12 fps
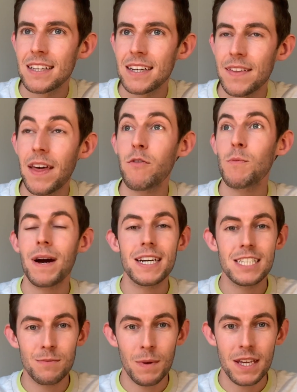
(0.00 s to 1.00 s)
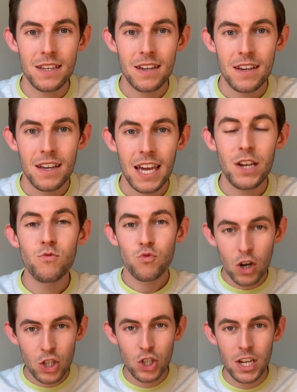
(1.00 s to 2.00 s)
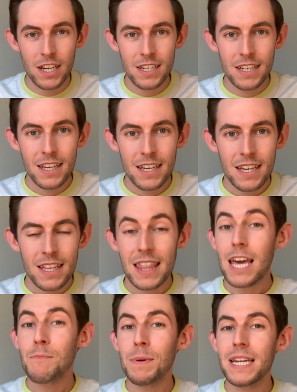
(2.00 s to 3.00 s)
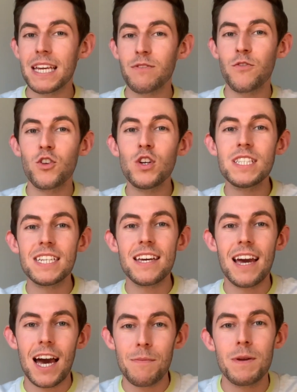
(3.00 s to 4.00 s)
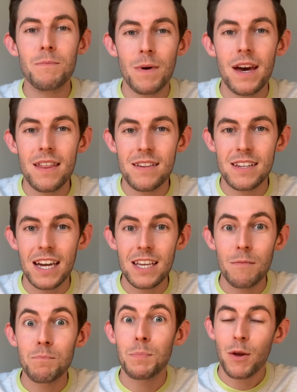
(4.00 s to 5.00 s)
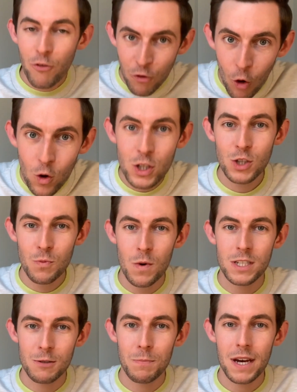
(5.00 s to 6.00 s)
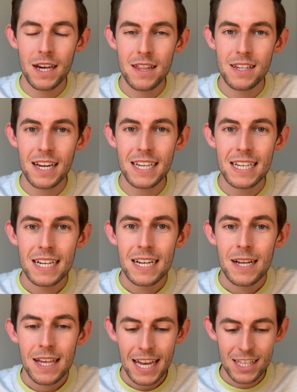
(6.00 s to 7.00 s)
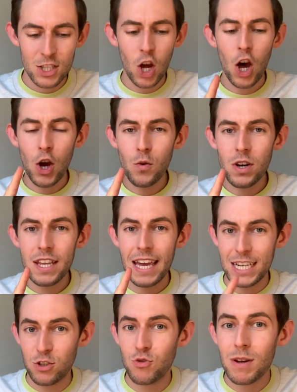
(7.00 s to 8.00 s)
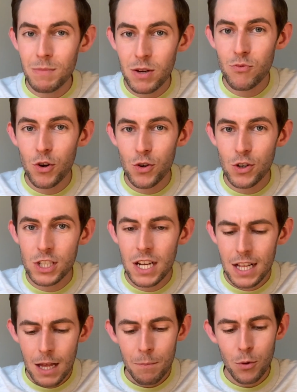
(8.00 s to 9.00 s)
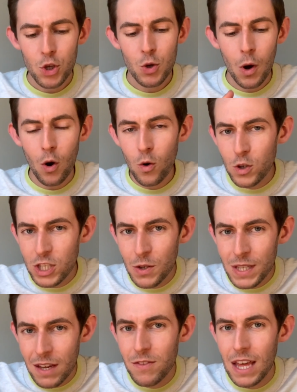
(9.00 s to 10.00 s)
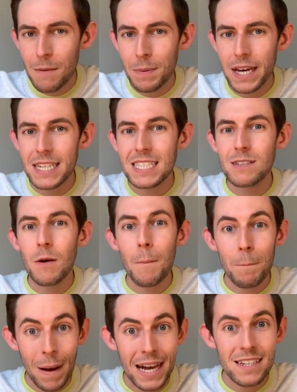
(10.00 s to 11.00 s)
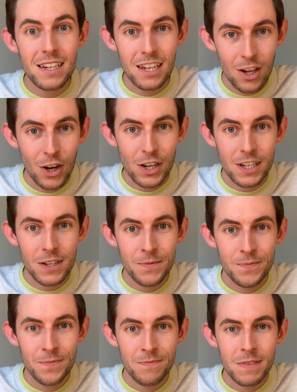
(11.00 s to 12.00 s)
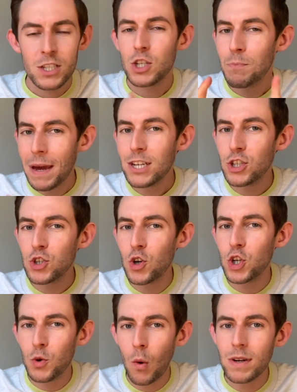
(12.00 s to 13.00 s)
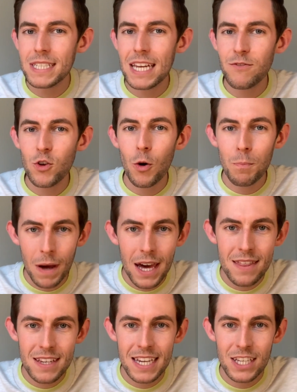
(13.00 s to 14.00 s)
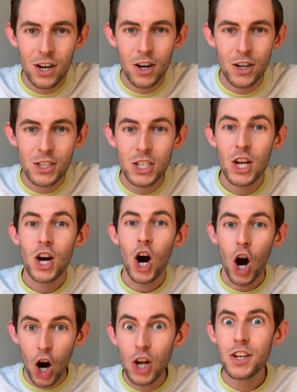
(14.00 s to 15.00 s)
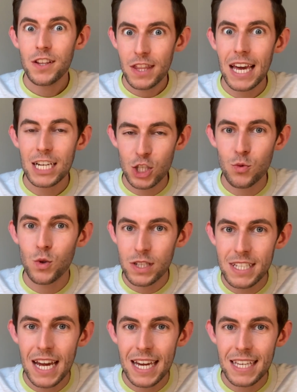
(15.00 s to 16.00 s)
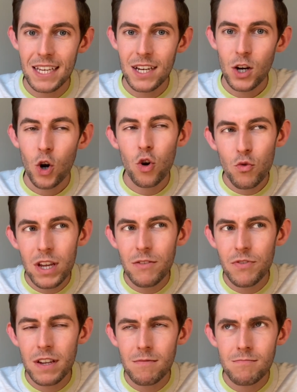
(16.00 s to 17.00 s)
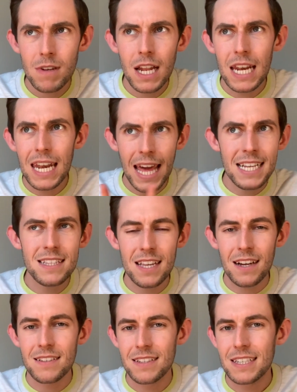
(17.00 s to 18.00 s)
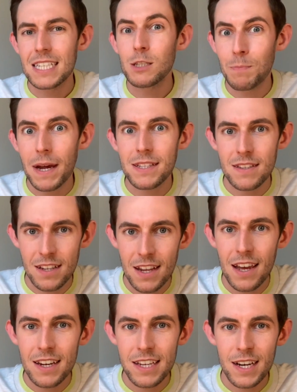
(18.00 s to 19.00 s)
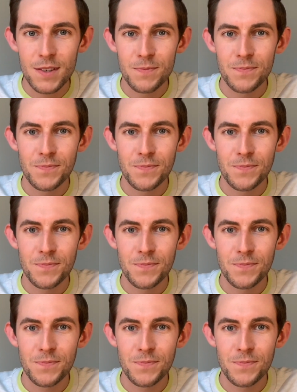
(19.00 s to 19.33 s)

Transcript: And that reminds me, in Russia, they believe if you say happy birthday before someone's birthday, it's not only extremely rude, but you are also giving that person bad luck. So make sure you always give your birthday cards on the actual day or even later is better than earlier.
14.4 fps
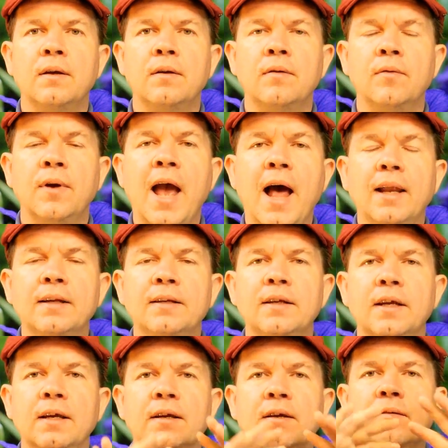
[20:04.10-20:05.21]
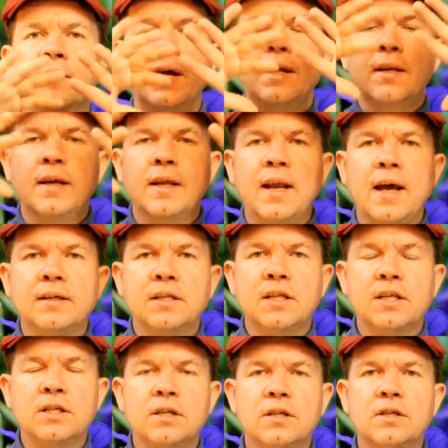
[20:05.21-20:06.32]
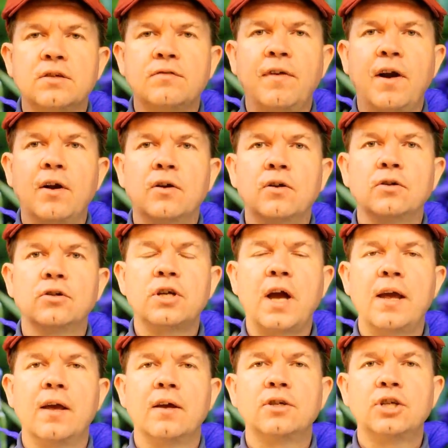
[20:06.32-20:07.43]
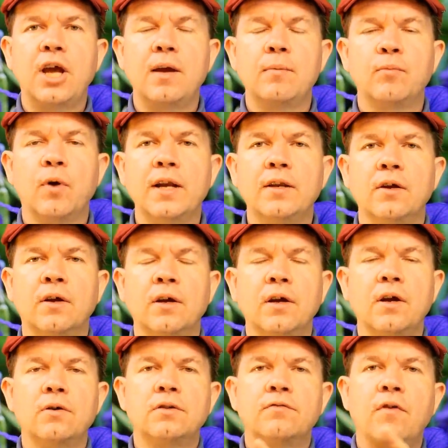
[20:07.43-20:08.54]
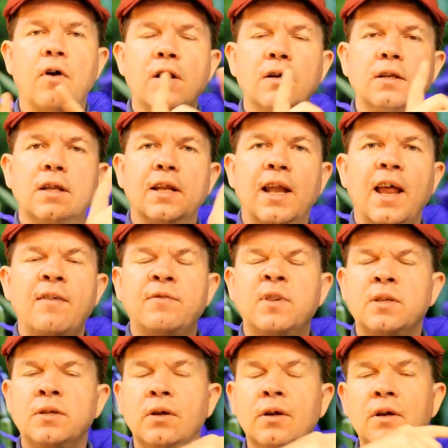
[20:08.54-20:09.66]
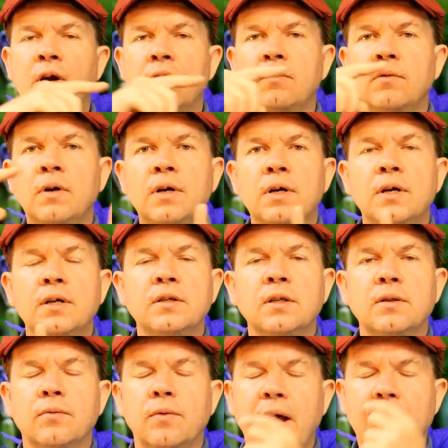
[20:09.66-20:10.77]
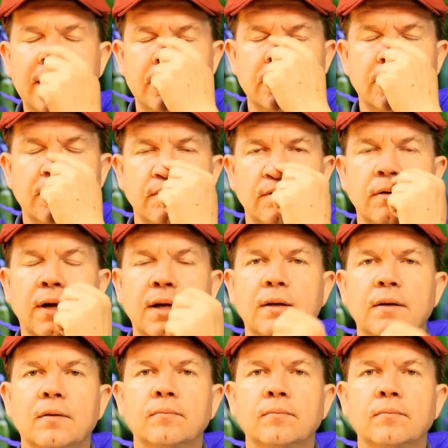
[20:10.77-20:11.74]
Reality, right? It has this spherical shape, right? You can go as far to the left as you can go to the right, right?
_ _ _ _ _ _ _
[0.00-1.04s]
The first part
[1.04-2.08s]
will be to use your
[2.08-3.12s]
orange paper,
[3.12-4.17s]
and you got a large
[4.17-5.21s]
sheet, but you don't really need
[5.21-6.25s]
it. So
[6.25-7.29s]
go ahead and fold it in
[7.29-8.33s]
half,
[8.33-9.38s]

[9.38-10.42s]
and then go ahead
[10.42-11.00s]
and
_ _ _ _ _ _ _
Task prompt:
Repeat the lines above exactly, beginning with the one containing "(5.00 s to 6.00 s)" and finishing with the one containing "[20:09.66-20:10.77]". No pictures belong in the copy.

Result for this task:
(5.00 s to 6.00 s)
(6.00 s to 7.00 s)
(7.00 s to 8.00 s)
(8.00 s to 9.00 s)
(9.00 s to 10.00 s)
(10.00 s to 11.00 s)
(11.00 s to 12.00 s)
(12.00 s to 13.00 s)
(13.00 s to 14.00 s)
(14.00 s to 15.00 s)
(15.00 s to 16.00 s)
(16.00 s to 17.00 s)
(17.00 s to 18.00 s)
(18.00 s to 19.00 s)
(19.00 s to 19.33 s)

Transcript: And that reminds me, in Russia, they believe if you say happy birthday before someone's birthday, it's not only extremely rude, but you are also giving that person bad luck. So make sure you always give your birthday cards on the actual day or even later is better than earlier.
14.4 fps
[20:04.10-20:05.21]
[20:05.21-20:06.32]
[20:06.32-20:07.43]
[20:07.43-20:08.54]
[20:08.54-20:09.66]
[20:09.66-20:10.77]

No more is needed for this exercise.